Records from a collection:
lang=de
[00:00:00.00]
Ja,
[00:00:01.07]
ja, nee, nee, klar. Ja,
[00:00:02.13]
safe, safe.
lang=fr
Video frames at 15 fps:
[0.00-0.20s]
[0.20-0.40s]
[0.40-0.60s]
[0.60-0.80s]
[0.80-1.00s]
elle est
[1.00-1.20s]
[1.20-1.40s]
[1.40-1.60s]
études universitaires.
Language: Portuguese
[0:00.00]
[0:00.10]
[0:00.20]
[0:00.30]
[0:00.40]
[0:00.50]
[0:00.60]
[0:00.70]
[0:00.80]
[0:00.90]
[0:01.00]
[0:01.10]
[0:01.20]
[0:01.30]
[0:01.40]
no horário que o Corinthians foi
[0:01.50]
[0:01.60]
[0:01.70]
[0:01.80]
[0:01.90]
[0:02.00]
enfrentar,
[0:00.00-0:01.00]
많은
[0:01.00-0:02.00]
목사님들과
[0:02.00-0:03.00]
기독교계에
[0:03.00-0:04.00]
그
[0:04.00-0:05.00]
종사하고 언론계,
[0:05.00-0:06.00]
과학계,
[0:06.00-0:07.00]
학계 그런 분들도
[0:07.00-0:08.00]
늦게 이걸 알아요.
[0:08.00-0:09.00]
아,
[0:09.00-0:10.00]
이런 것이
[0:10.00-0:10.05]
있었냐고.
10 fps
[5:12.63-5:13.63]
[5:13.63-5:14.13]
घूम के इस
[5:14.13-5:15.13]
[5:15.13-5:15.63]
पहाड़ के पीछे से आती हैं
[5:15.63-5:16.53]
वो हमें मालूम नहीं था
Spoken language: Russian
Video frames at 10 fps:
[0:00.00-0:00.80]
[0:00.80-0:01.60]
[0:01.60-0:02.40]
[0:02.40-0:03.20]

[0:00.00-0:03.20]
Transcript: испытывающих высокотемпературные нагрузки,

Your assignment>
Each entry is to be given again, exactly as it stands.

Exercise result>
lang=de
[00:00:00.00]
Ja,
[00:00:01.07]
ja, nee, nee, klar. Ja,
[00:00:02.13]
safe, safe.
lang=fr
Video frames at 15 fps:
[0.00-0.20s]
[0.20-0.40s]
[0.40-0.60s]
[0.60-0.80s]
[0.80-1.00s]
elle est
[1.00-1.20s]
[1.20-1.40s]
[1.40-1.60s]
études universitaires.
Language: Portuguese
[0:00.00]
[0:00.10]
[0:00.20]
[0:00.30]
[0:00.40]
[0:00.50]
[0:00.60]
[0:00.70]
[0:00.80]
[0:00.90]
[0:01.00]
[0:01.10]
[0:01.20]
[0:01.30]
[0:01.40]
no horário que o Corinthians foi
[0:01.50]
[0:01.60]
[0:01.70]
[0:01.80]
[0:01.90]
[0:02.00]
enfrentar,
[0:00.00-0:01.00]
많은
[0:01.00-0:02.00]
목사님들과
[0:02.00-0:03.00]
기독교계에
[0:03.00-0:04.00]
그
[0:04.00-0:05.00]
종사하고 언론계,
[0:05.00-0:06.00]
과학계,
[0:06.00-0:07.00]
학계 그런 분들도
[0:07.00-0:08.00]
늦게 이걸 알아요.
[0:08.00-0:09.00]
아,
[0:09.00-0:10.00]
이런 것이
[0:10.00-0:10.05]
있었냐고.
10 fps
[5:12.63-5:13.63]
[5:13.63-5:14.13]
घूम के इस
[5:14.13-5:15.13]
[5:15.13-5:15.63]
पहाड़ के पीछे से आती हैं
[5:15.63-5:16.53]
वो हमें मालूम नहीं था
Spoken language: Russian
Video frames at 10 fps:
[0:00.00-0:00.80]
[0:00.80-0:01.60]
[0:01.60-0:02.40]
[0:02.40-0:03.20]

[0:00.00-0:03.20]
Transcript: испытывающих высокотемпературные нагрузки,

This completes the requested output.